News/Research

Ken Goldberg at RSS Workshop

13 Jul, 2018

Ken Goldberg at RSS Workshop

"New Benchmarks, Metrics, and Competitions for Robotic Learning," an RSS Workshop, was held in Pittsburgh, from June 29 - 30th, 2018. The workshop sought to discuss and propose new benchmarks, competitions, and performance metrics that address the specific challenges arising when deploying (deep) learning in robotics.

From the website:

Researchers in robotics currently lack widely-accepted meaningful benchmarks and competitions that inspire the community to work on the critical research challenges for robotic learning, and allow repeatable experiments and quantitative evaluation.

This workshop will therefore bring together experts from the robotics, machine learning, and computer vision communities to identify the shortcomings of existing benchmarks, datasets, and evaluation metrics.

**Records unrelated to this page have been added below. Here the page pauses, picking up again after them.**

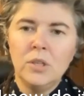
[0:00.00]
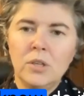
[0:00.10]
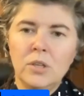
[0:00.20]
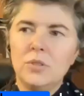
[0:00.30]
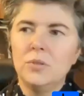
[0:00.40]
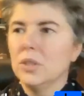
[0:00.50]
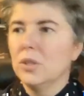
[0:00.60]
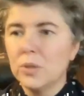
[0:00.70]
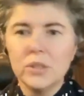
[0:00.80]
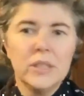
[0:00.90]
Do it
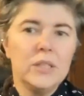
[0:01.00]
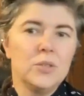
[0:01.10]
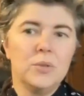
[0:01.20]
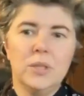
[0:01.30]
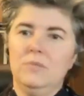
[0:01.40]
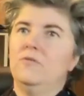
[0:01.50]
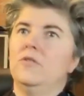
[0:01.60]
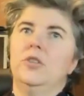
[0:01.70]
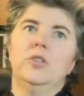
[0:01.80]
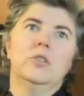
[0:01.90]
locally, do it
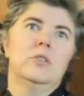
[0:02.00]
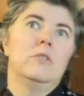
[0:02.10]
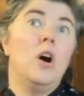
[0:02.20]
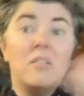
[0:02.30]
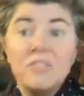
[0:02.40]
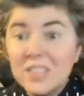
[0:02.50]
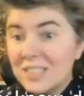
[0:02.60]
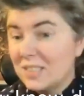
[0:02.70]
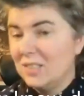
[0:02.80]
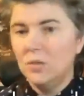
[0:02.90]
for your
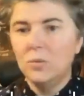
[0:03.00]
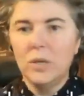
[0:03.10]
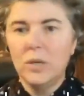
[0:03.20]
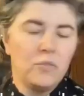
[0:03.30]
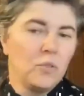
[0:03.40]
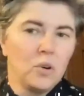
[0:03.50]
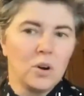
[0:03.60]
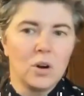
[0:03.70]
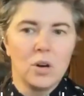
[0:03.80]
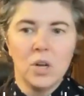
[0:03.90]
office, do it
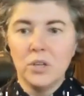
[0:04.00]
forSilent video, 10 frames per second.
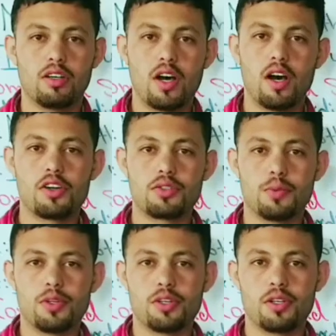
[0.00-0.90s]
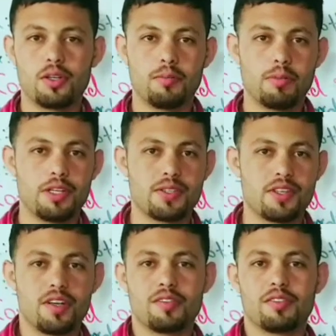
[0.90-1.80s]
Hard work pays
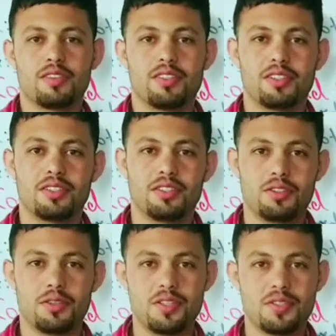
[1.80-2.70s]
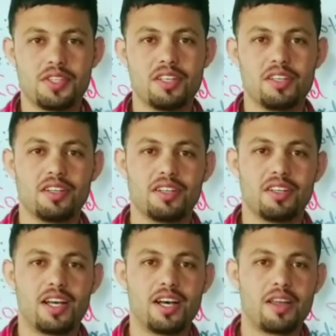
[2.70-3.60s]
off. Doing C.
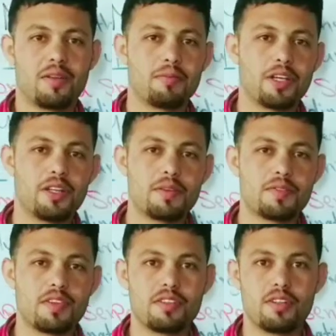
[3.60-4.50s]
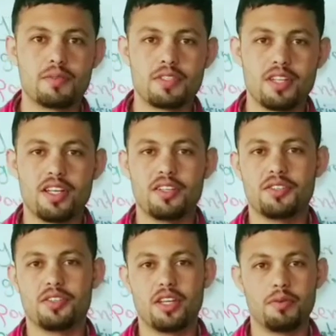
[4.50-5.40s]
Hi, my name is Faizullah Musleh, and
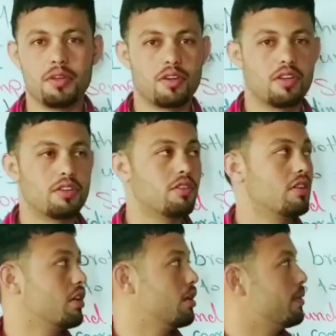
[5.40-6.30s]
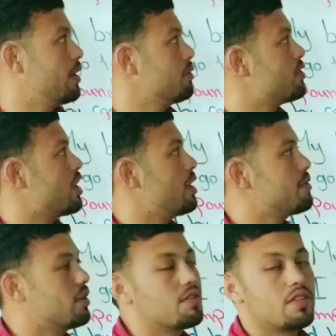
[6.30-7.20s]
today we are going to talk about types
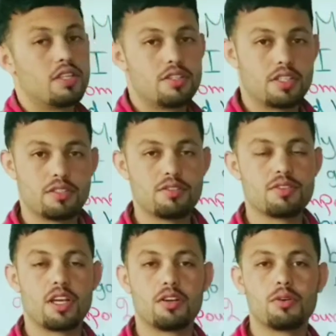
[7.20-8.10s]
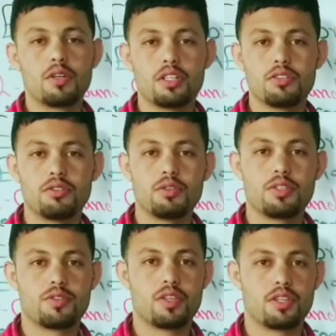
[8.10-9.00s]
of sentence according to the
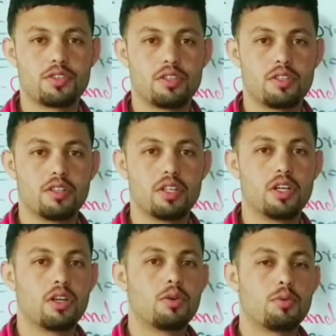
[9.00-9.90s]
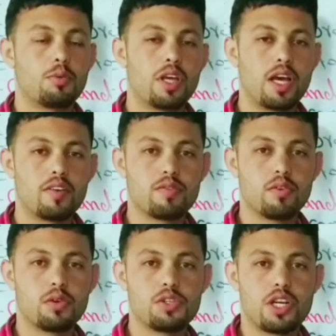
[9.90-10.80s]
structure. We have
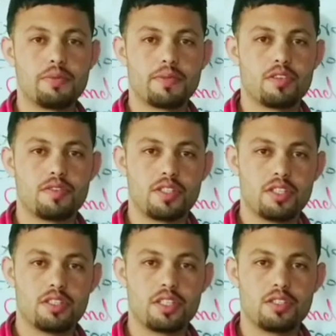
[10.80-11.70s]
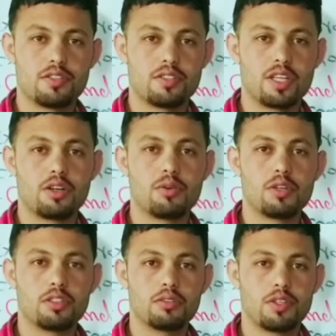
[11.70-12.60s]
4 types of sentence
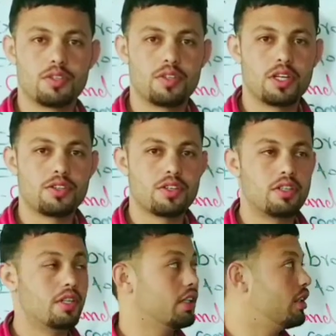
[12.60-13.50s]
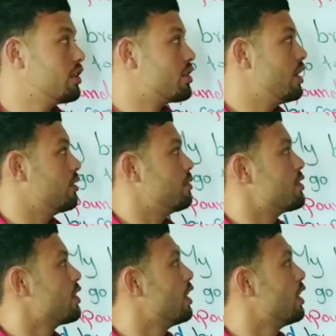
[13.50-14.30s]
according to the structure in English language.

We will discuss the critical challenges for learning in robotic perception, planning, and control that are not well covered by the existing benchmarks, and combine the results of these discussions to outline new benchmarks for learning in robotic perception, planning, and control.

Ken Goldberg spoke on June 29th and contributed Towards An Empirically Reproducible Benchmark for Deep Learning Grasping Algorithms, a paper written by Andrey Kurenkov, Roberto Martin-Martin, Animesh Garg, Ken Goldberg, Silvio Savarese.

From the abstract:

We propose to empirically evaluate to what extent the recently proposed YCB and ACRV benchmarks for robotic manipulation [7, 19] exhibit three essential properties of scientific experiments – repeatability, replicability, and reproducibility – as defined by the Association for Computing Machinery (ACM). For quantifying these properties, we propose to use two standard statistical metrics: the repeatability coefficient and the intraclass correlation measure. We further propose to make use of the lessons learned from this evaluation in specifying a new bench-mark for the growing family of deep learning robotic grasping algorithms, and describe key properties of this benchmark.